Long-term symptomatic relief of stable angina
Beta blocker (e.g., bisoprolol)
Calcium-channel blocker (e.g., diltiazem or verapamil – both avoided in heart failure with reduced ejection fraction)
A specialist may consider other options for long-term symptomatic relief:
Long-acting nitrates (e.g., isosorbide mononitrate)
Ivabradine
Nicorandil
Ranolazine
Surgical interventions for stable angina
Surgical procedures are generally offered to patients with more severe disease and where medical treatments do not control symptoms. There are two options:
Percutaneous coronary intervention (PCI)
Coronary artery bypass graft (CABG)
Percutaneous coronary intervention (PCI) involves inserting a catheter into the patient’s brachial or femoral artery. This is fed in, under x-ray guidance, through the arterial system to the coronary arteries. Then a contrast is injected to visualise the coronary arteries and identify areas of stenosis on the x-ray images. Areas of stenosis can be treated by dilating a balloon to widen the lumen (angioplasty) and inserting a stent to keep it open. This can be referred to as coronary angioplasty and stenting.
Coronary artery bypass graft (CABG) surgery may be offered to patients with severe stenosis. This involves opening the chest along the sternum, with a midline sternotomy incision. A graft vessel is attached to the affected coronary artery, bypassing the stenotic area. The three main options for graft vessels are:
Saphenous vein (harvested from the inner leg)
Internal thoracic artery, also known as the internal mammary artery
Radial artery
PCI versus CABG
PCI:
Faster recovery
Lower rate of strokes as a complication
Higher rate of requiring repeat revascularisation (further procedures)

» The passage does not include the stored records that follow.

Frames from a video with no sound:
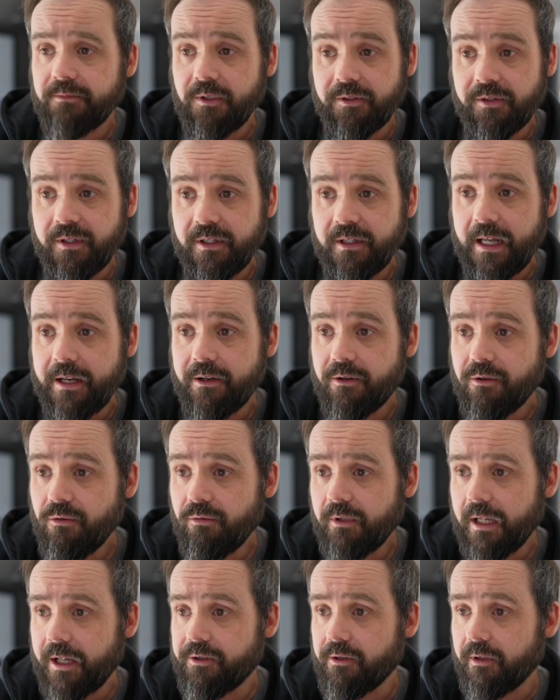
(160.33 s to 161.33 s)
You'll see that new
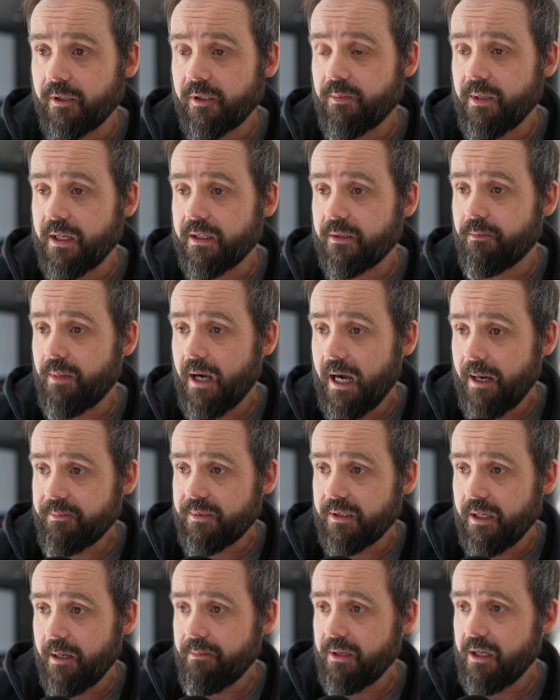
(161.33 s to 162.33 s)
ledger expense
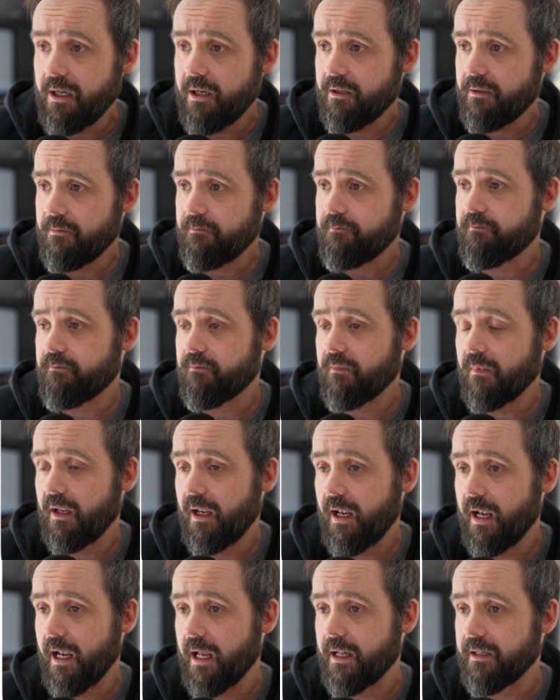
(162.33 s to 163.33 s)
pops up here
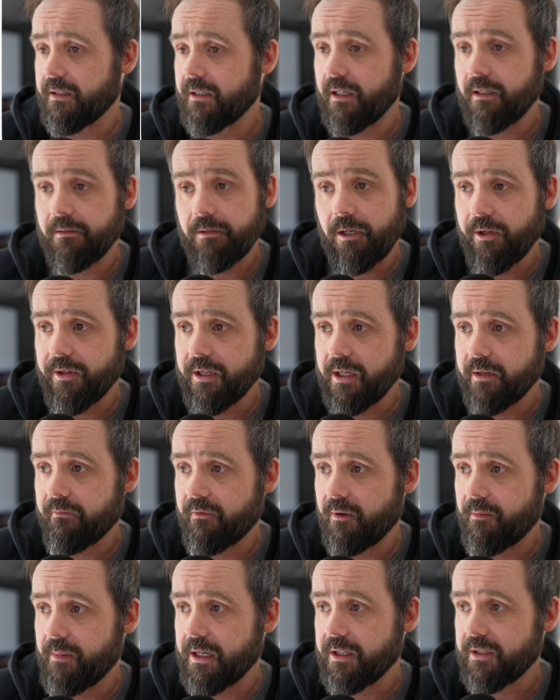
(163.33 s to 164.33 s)
and uh, all the
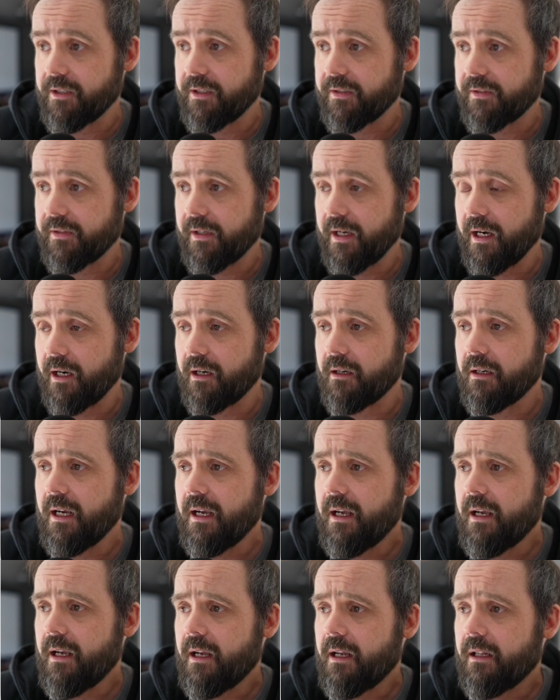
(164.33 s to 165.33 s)
information is there.
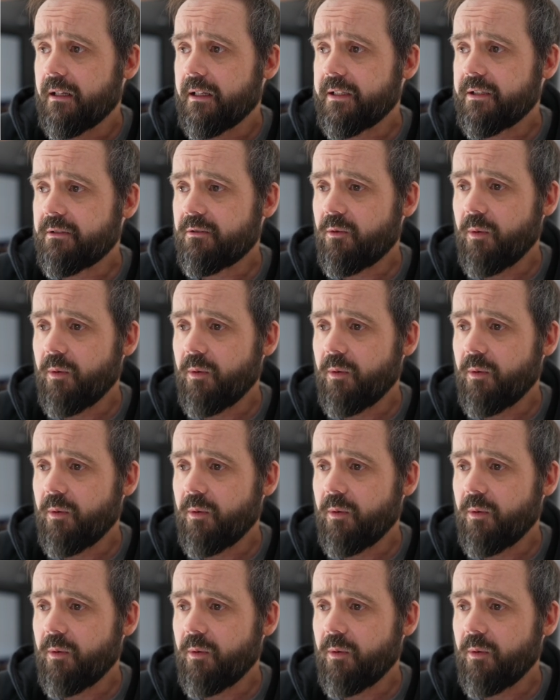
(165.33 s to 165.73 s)
Let'sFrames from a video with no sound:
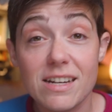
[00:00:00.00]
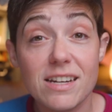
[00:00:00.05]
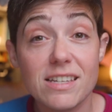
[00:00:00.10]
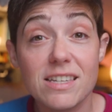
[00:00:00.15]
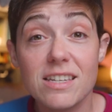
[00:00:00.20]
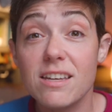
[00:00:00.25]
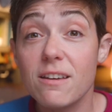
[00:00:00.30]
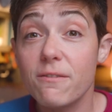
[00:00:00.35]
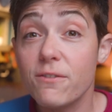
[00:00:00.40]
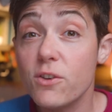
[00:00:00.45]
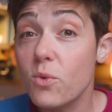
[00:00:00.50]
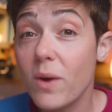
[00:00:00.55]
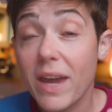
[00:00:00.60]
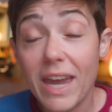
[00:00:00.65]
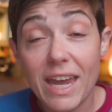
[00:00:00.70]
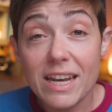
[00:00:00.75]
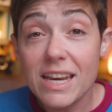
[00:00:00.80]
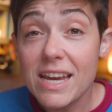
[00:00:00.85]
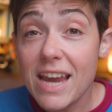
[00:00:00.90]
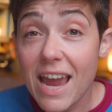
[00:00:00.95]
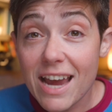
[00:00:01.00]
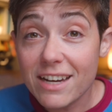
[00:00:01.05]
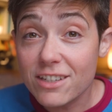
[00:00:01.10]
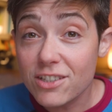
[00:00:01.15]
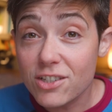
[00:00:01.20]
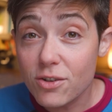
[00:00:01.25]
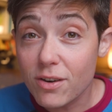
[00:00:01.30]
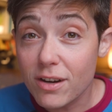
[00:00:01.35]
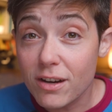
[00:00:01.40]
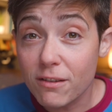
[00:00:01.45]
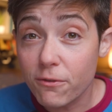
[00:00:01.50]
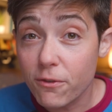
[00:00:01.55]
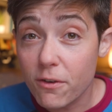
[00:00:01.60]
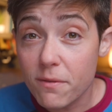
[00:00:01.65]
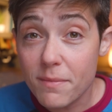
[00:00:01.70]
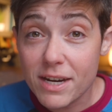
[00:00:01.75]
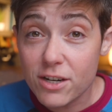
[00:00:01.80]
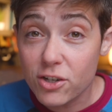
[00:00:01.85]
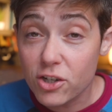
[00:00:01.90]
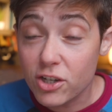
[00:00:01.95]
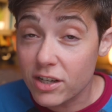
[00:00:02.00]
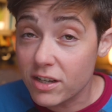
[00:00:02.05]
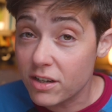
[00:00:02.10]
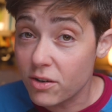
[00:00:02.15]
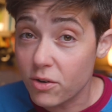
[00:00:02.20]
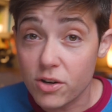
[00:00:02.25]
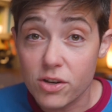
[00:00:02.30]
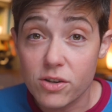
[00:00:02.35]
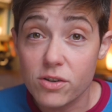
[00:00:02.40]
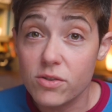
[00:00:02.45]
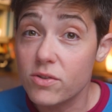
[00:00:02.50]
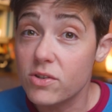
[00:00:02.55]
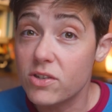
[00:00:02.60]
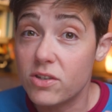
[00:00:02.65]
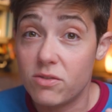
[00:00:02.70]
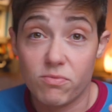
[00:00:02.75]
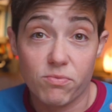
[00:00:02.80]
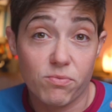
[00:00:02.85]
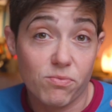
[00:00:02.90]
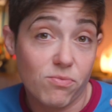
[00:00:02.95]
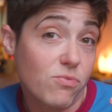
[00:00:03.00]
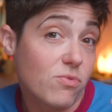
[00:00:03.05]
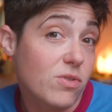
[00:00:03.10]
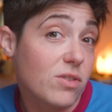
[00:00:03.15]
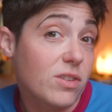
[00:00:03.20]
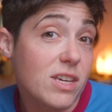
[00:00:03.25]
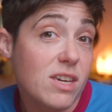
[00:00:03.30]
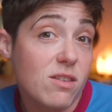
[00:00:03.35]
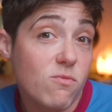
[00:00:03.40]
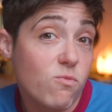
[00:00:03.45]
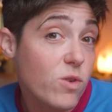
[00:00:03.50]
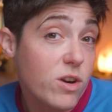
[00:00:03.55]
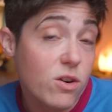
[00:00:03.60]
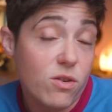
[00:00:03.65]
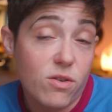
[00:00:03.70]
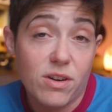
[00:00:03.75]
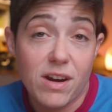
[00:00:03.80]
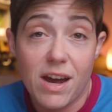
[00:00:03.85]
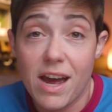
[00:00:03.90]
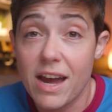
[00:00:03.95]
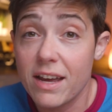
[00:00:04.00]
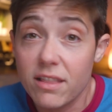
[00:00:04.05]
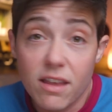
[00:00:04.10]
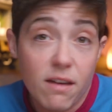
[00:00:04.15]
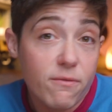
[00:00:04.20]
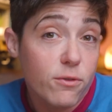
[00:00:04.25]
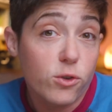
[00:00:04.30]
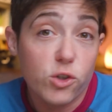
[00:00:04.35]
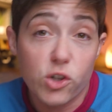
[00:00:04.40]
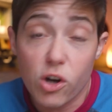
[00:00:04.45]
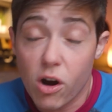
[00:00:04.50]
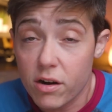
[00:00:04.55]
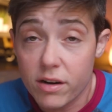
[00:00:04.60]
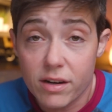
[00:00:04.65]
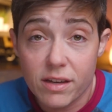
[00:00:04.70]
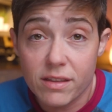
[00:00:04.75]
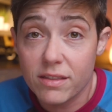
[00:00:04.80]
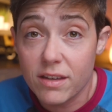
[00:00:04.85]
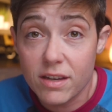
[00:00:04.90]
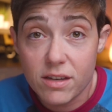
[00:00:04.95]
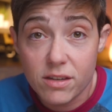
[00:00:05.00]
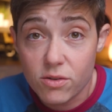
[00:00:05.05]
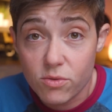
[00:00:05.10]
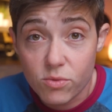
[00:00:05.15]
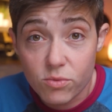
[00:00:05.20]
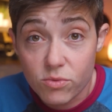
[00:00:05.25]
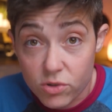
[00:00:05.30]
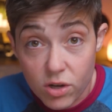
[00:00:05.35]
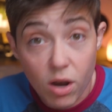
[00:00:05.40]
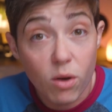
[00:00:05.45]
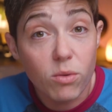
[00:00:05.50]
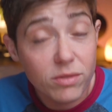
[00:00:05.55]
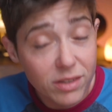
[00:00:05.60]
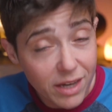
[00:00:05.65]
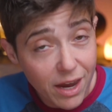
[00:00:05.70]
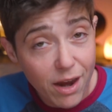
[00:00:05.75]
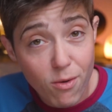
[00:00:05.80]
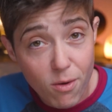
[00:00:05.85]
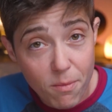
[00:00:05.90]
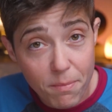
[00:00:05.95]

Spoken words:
doesn't give you any extra information or use really weird high-level jargon that you don't care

TOM TIP: When examining a patient that you think may have coronary artery disease in your OSCEs, check for a midline sternotomy scar (previous CABG), scars around the brachial and femoral arteries (previous PCI) and along the inner calves (saphenous vein harvesting scar) to see what procedures they may have had done.
Thrombus
When a thrombus forms in a fast-flowing artery, it is formed mainly of platelets. This is why antiplatelet medications such as aspirin, clopidogrel and ticagrelor are the mainstay of treatment.